Belvide Reservoir - 19 Oct 19

Today I paid another visit to the West Midlands Bird Club’s permit only reserve at Belvide, just in Staffordshire. Here are some images from my visit

Mute Swans have difficulty breeding successfully here as its size attracts too many non-breeding birds or, as here, post-breeding birds as two first-winter cygnets arrive with a parent. These cygnets show metal rings on their right legs.

Their left legs were sporting blue Darvic rings – just too far to read from the photo. A blue ring means it was ringed in Shropshire (Belvide is in the West Midlands and locally ringed birds would have yellow Darvic rings).

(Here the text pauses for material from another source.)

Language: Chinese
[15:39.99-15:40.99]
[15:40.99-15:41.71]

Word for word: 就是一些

Winter visiting ducks are arriving in good numbers now. This is a party of (Eurasian) Wigeon identified by their white bellies and rather pointed wings. The head shape is unique too though that it hard to discern on flying birds.

A drake Gadwall flying away. The white speculum is very obvious in flight on both sexes of this species. The drake shows a chocolate brown patch ahead of the white, just about visible here.

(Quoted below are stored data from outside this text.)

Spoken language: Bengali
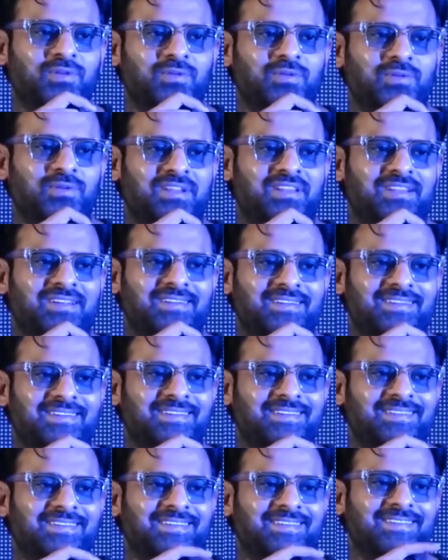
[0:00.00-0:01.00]
ভাইরাল হয়ে
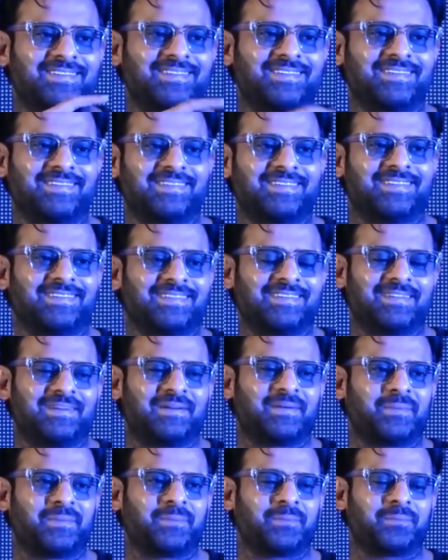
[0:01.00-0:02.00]
যায় ভিএফএক্স
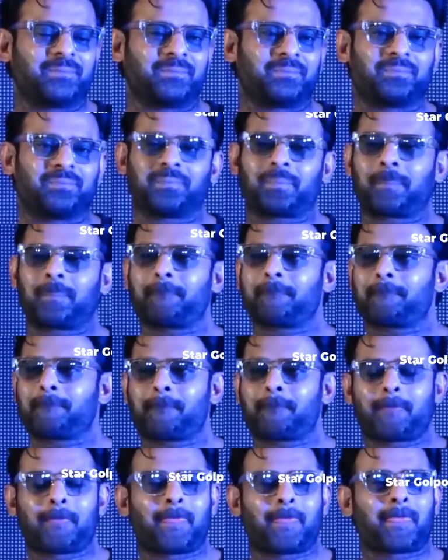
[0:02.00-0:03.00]
কোম্পানির থ্রো
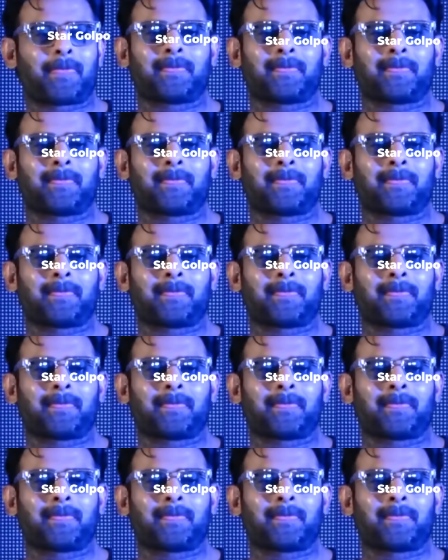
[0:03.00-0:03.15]
এবং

“Get out of my patch”. Two drake Gadwalls have a scrap.

A drake Mallard preparing to touch down...

... and swinging around to land in to the wind – most birds like to do this as, like aircraft, it reduces the landing speed. Another surprise was the female / immature Goldeneye at the top right. These winter visitors have only just started to arrive.

This one landed down wind. The white surrounding the blue/green speculum and in the tail are clearly shown. Without sun the colour in the speculum is hard to discern.

Touchdown. Note the curly tail-feather – a very dominant gene in drake Mallards and usually present in drake ‘mucky-ducks’ around ponds in housing estates etc.

There has been an influx of Tufted Ducks this Autumn. Over 500 have been present though some have moved on. Not unusual at this time of year. Here are four flying by. I suspect all ducks / immatures: certainly #1 and #4 are with pale showing around the base of the bill.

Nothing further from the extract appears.